(Information given Opens)

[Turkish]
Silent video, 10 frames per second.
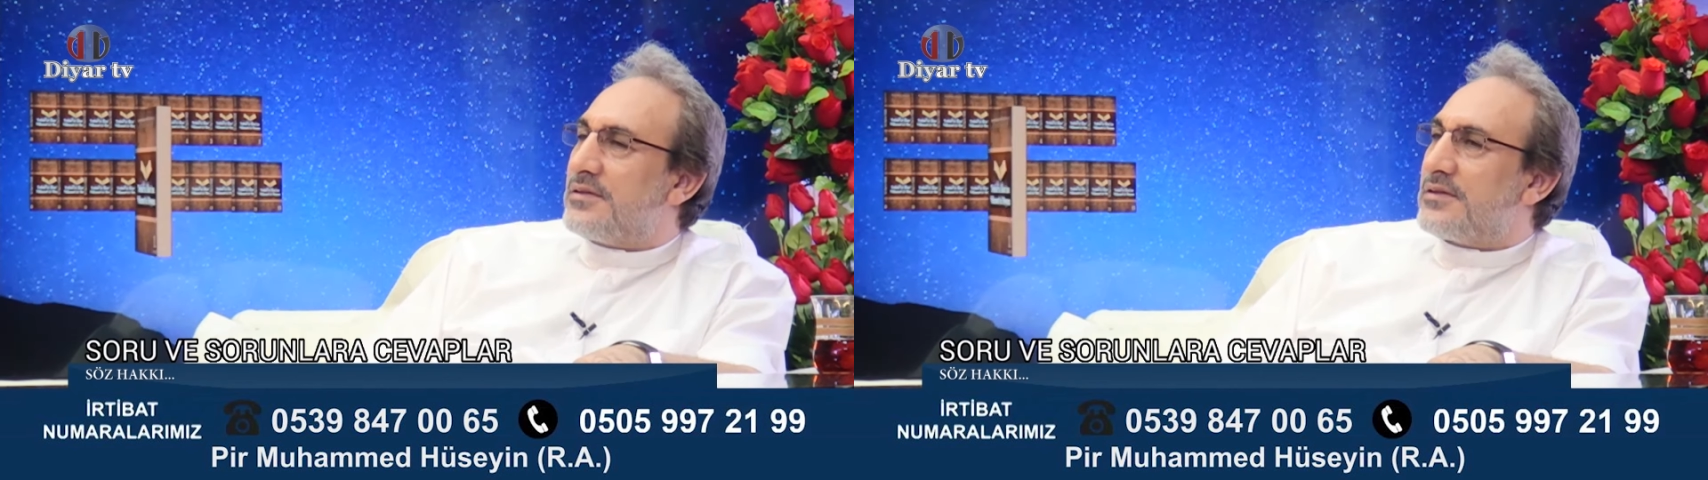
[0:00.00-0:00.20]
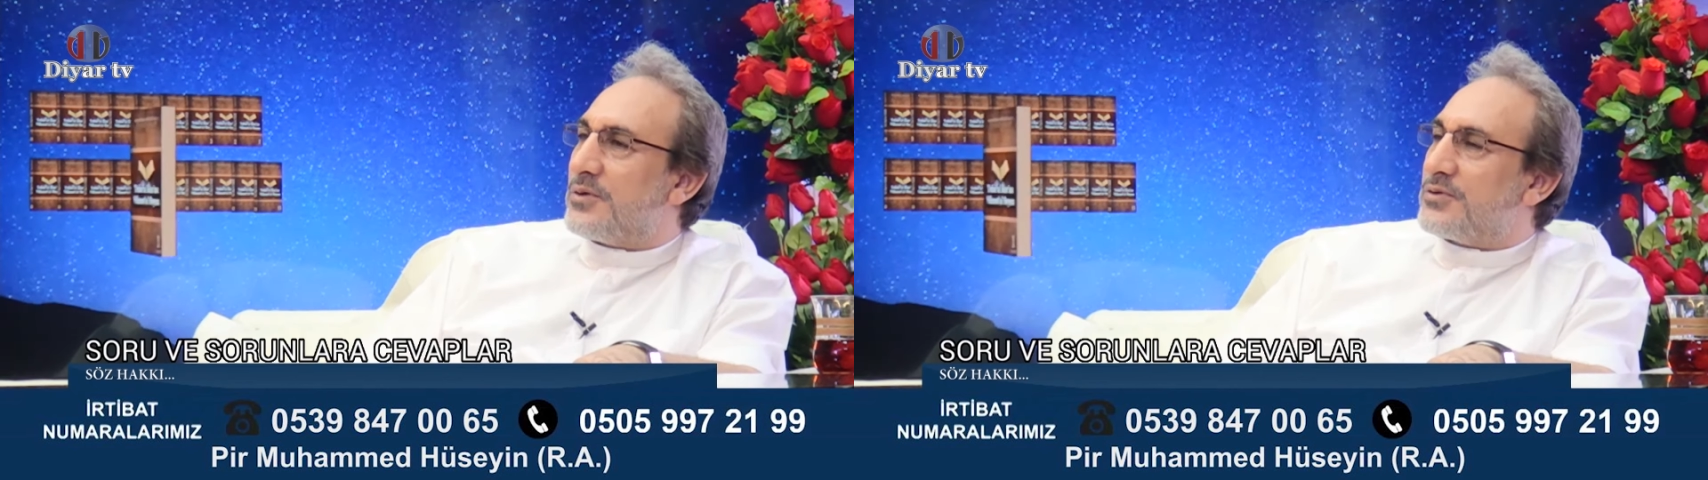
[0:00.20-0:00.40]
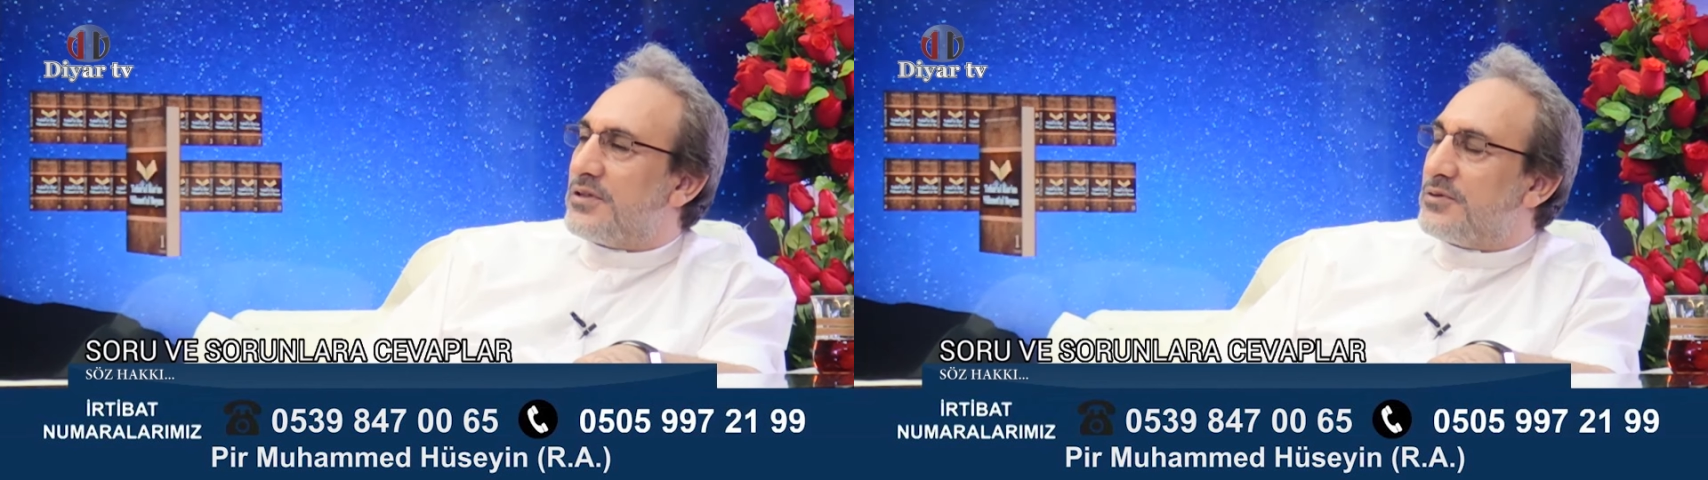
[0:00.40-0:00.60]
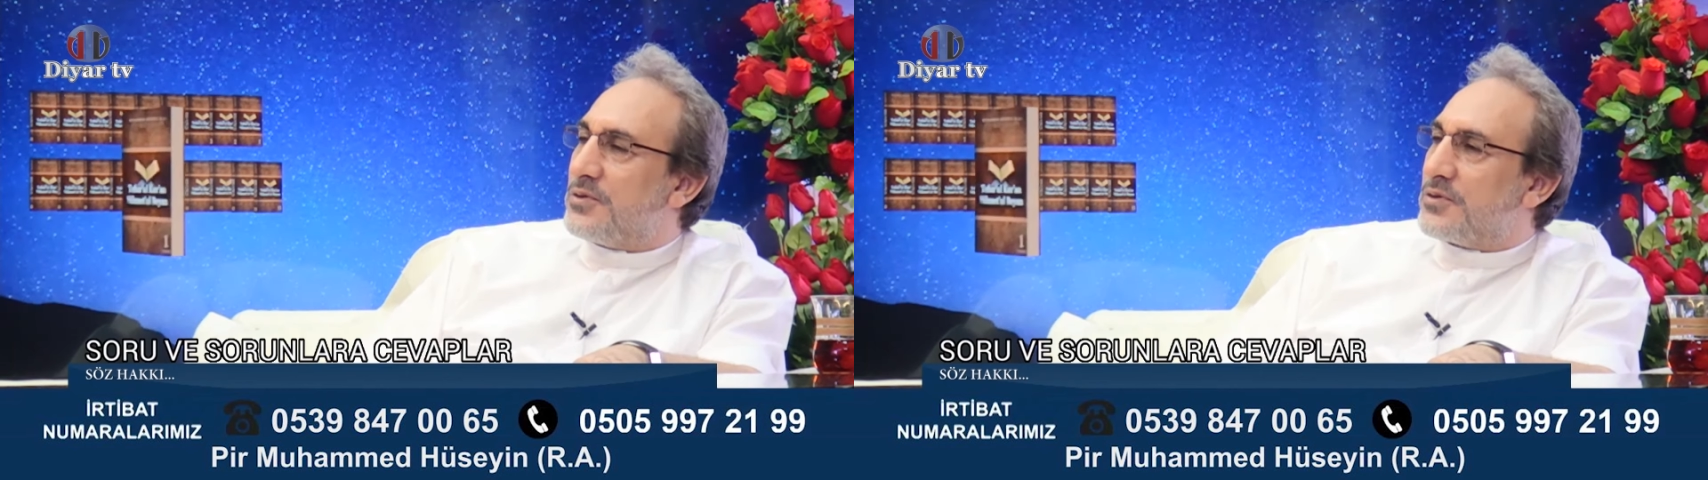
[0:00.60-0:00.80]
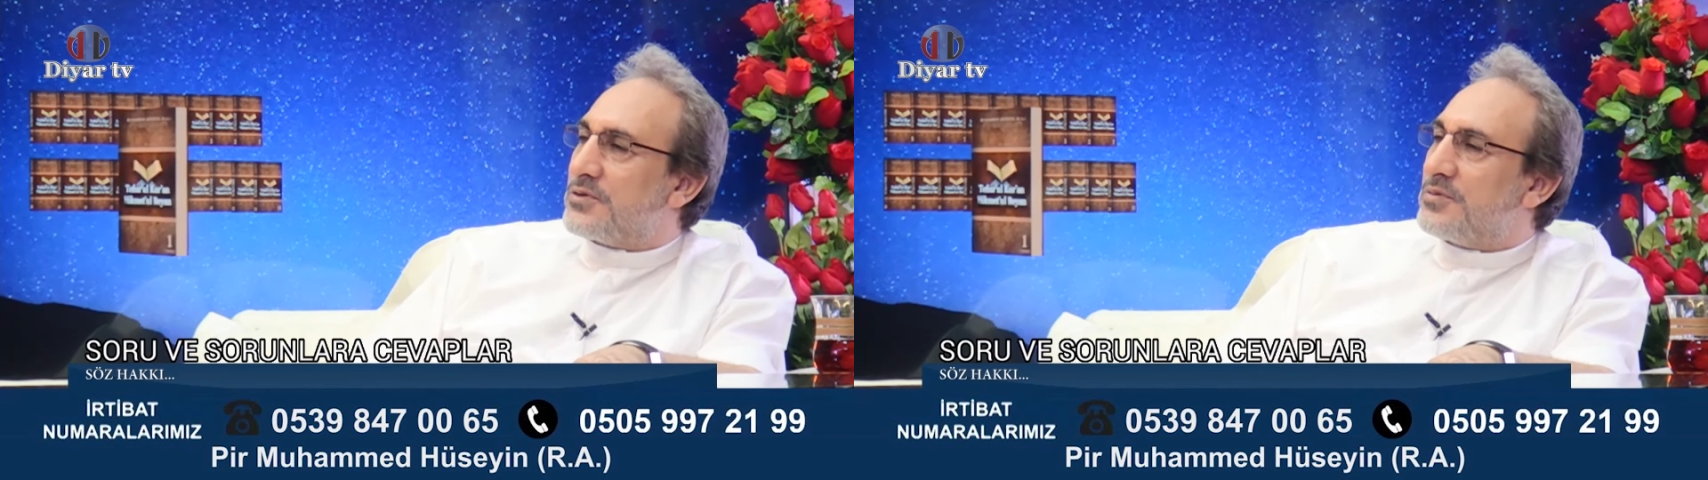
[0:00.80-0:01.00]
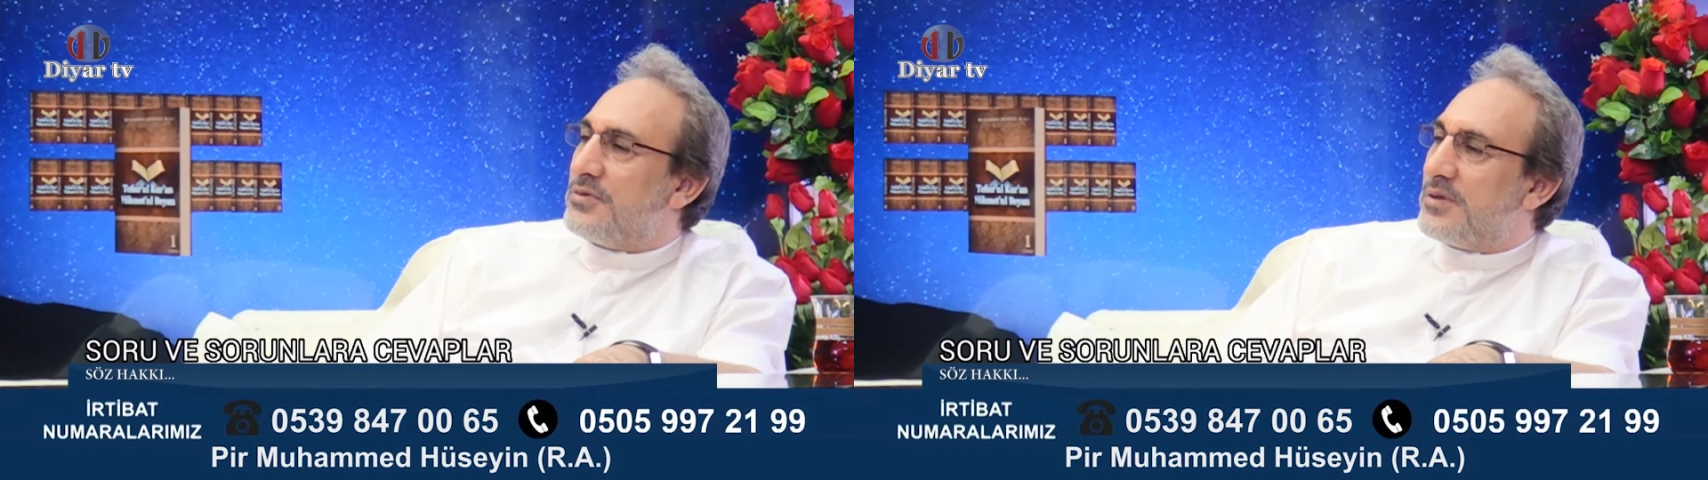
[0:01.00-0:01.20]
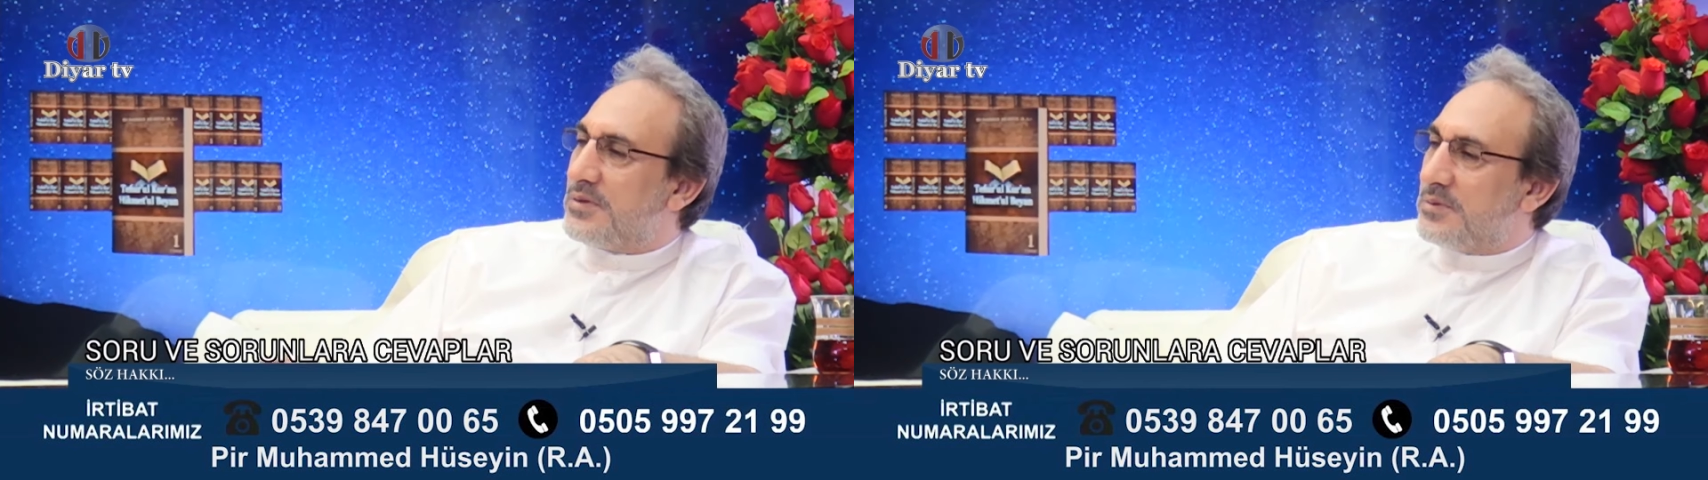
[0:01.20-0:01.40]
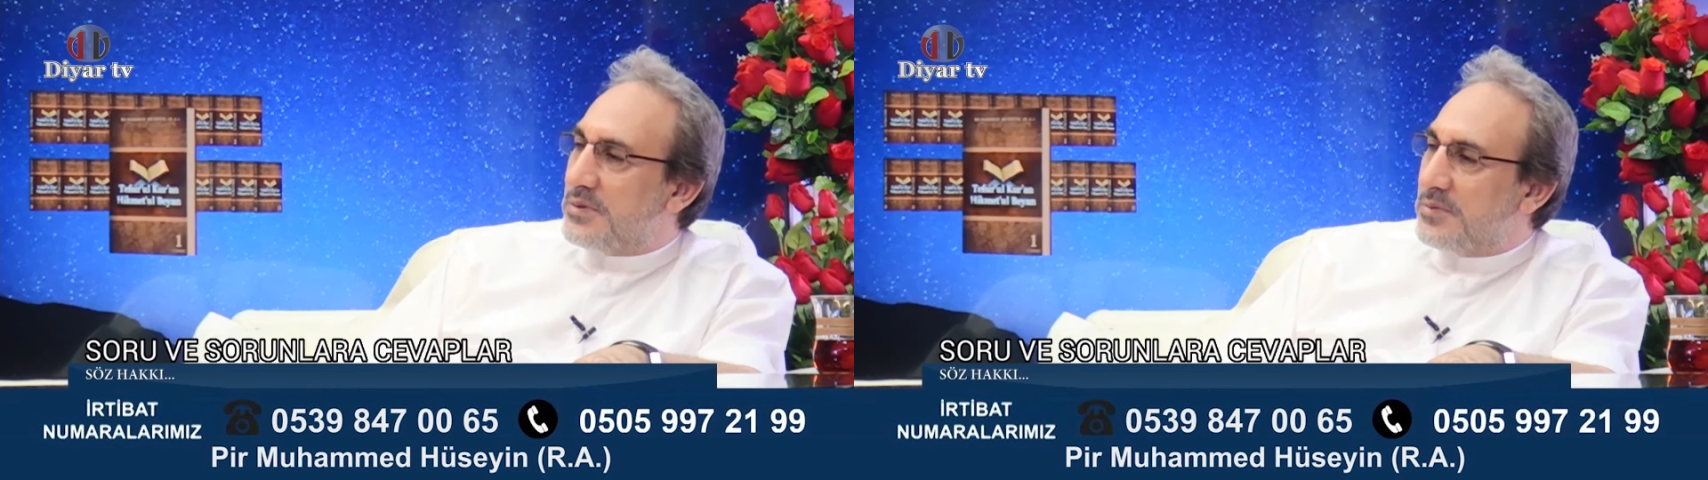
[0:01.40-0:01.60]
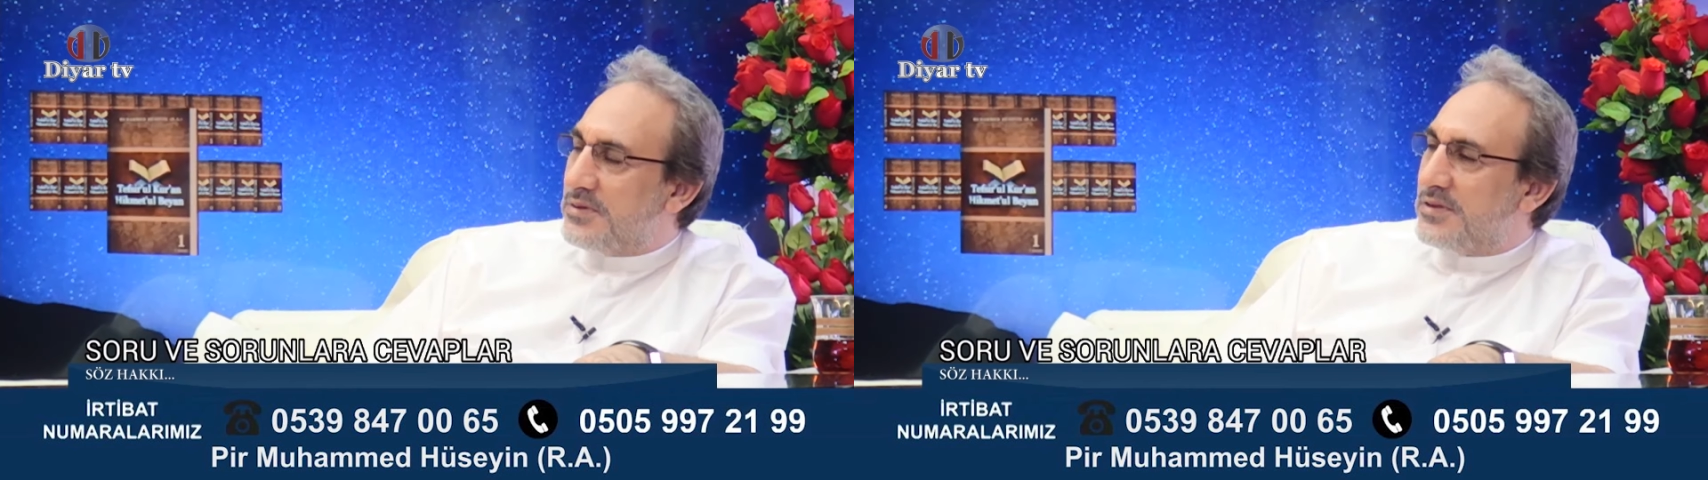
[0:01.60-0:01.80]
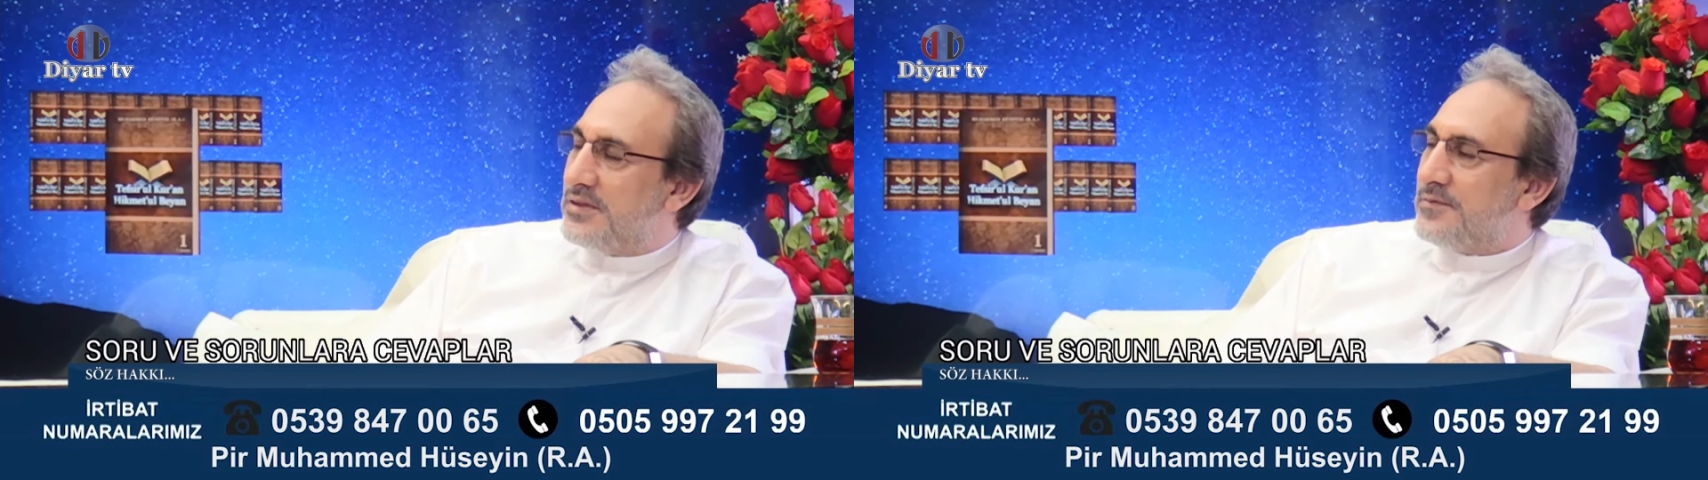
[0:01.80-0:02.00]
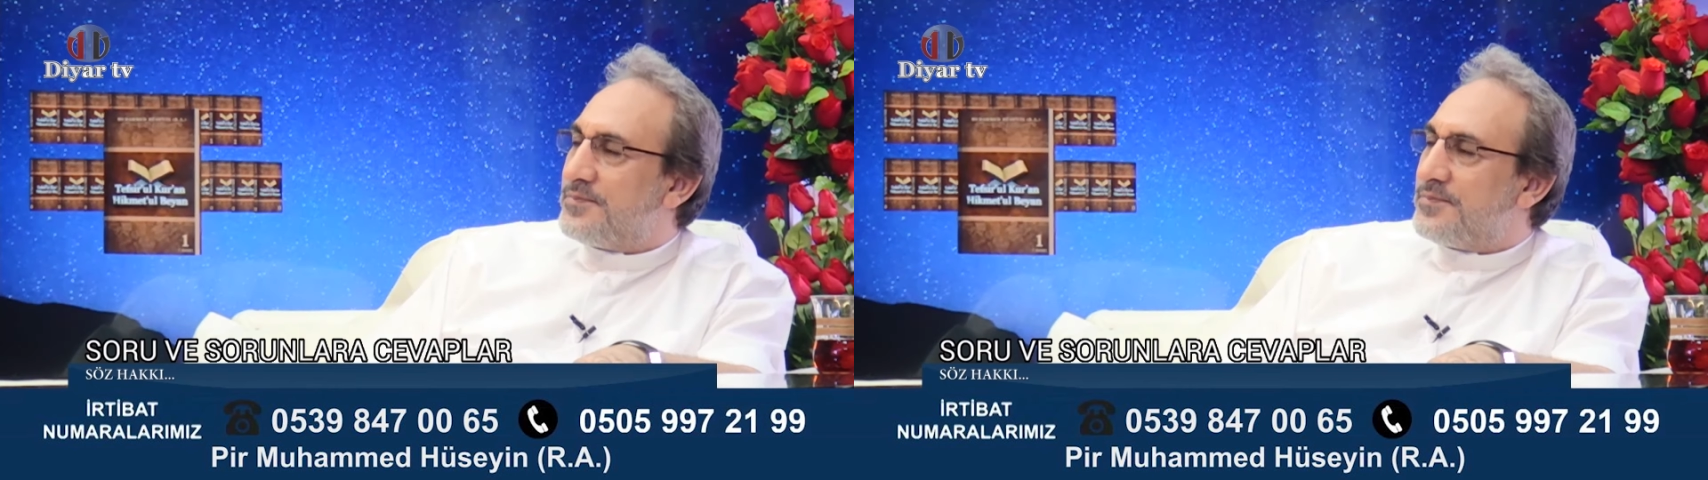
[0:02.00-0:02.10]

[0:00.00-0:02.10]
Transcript: tavsiye ediyoruz. Buna beraber bir de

(Information given Closes)

Action item: Images aside, return each entry above precisely as it stands.

Solved exercise:
[Turkish]
Silent video, 10 frames per second.
[0:00.00-0:00.20]
[0:00.20-0:00.40]
[0:00.40-0:00.60]
[0:00.60-0:00.80]
[0:00.80-0:01.00]
[0:01.00-0:01.20]
[0:01.20-0:01.40]
[0:01.40-0:01.60]
[0:01.60-0:01.80]
[0:01.80-0:02.00]
[0:02.00-0:02.10]

[0:00.00-0:02.10]
Transcript: tavsiye ediyoruz. Buna beraber bir de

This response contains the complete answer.